Une berge affermée à de petits exploitants carriers
Au 19e siècle, ce terrain bordant la Charente appartient à la commune, qui procède, en 1872, à l'adjudication du fermage "des port ou cales d'embarquement au lieu-dit Port-la-Pierre". Une trentaine de carriers sont alors adjudicataires de parcelles de 2 à 20 mètres, et la commune continue de jouir du reste du terrain en front de fleuve. Si le port est essentiellement dédié à l’embarquement de pierres, des chargements de bois y sont également effectués. Malgré l’intense activité portuaire, aucun aménagement spécifique ne semble exister. L’embarquement se fait grâce à des madriers disposés sur la berge et sur le plat-bord du bateau.
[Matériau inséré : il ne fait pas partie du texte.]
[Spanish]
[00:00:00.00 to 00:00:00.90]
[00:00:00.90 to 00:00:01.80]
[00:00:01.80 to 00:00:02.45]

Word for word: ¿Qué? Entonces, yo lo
L’aménagement d’un véritable quai
L'ouverture des voies ferrées, de Rochefort à Angoulême en 1867, et de Saint-Jean-d'Angély à Saintes en 1911, facilite l'expédition des bois de chauffage et des pierres. Toutefois, le transport fluvial est encore privilégié pour les matériaux lourds. Aussi, dans les années 1880, l'administration choisit-elle Port-la-Pierre pour aménager un mur de quai afin de faciliter l'expédition des pierres, entre plusieurs lieux des communes de Bussac, Port-d'Envaux et Saint-Vaize, et sur des demandes répétées de la municipalité de Saint-Vaize.
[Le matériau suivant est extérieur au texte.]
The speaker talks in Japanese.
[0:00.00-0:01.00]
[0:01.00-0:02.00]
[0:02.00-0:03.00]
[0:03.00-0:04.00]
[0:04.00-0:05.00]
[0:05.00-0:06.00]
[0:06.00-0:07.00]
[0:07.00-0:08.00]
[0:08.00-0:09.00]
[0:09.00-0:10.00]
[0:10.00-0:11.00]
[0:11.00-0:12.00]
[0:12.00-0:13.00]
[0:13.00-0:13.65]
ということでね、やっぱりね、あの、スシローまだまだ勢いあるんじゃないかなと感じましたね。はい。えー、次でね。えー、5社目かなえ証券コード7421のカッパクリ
Les travaux sont différés et il faut attendre 1893 pour qu’un mur de 110 mètres de longueur soit construit par le service des ponts et chaussées. Gédéon Marchat, entrepreneur de travaux publics à Saintes, est l'adjudicataire des travaux de construction, réalisés sous le contrôle de l'ingénieur en chef Modelski. Ces aménagements servent peu de temps, puisque peu à peu, les carrières de Saint-Vaize et du Douhet sont abandonnées et le transport fluvial de pierre cesse.
L’implantation d’une usine expérimentale
La bonne accessibilité du port entraîne, vers 1938, l'installation de l'usine "Comptoir des minéraux et matières premières" de l'autre côté de la route. Cette succursale d’une usine d’Aulnay-sous-Bois (Seine-Saint-Denis) est créée par l’ingénieur Pierre-Gabriel Bourcier. Elle est destinée au traitement – broyage, défibrage et cardage – d'amiante bleue d’Afrique du Sud pour la défense nationale, qui s’en sert dans la fabrication des bacs d’accumulateurs. L'approvisionnement en minerai ayant cessé dès le début de la guerre, des matériaux de remplacement sont recherchés et essayés. En 1940, l'usine teste avec succès la fabrication de fibre d'aiguilles de pin maritime de la forêt de la Coubre. Les aiguilles sont acheminées par gabares depuis La Tremblade jusqu’au Port-la-Pierre, où un débarcadère surélevé est édifié pour permettre leur déchargement sur des wagonnets.
En l'absence d'importation de coton pendant la guerre, M. Bourcier a également l'idée de fabriquer une matière textile à base de genêt, en s'inspirant du traitement du lin. En 1946, deux bassins en ciment armé, destinés au lavage des genêts, sont aménagés sur le terre-plein du port. L'usine, qui emploie une quarantaine de personnes, se trouve à l'étroit entre la voie ferrée et la route départementale. Elle s'étend en 1947 dans une ancienne carrière de l’autre côté de la voie ferrée, mais aussi sur le port grâce à une autorisation d'occupation temporaire du domaine public.
La fermeture de l'usine au début des années 1950 et le déclassement de la voie d'eau en 1957 provoquent l'abandon progressif du port.
Auteur : Pascale Moisdon, novembre 2019.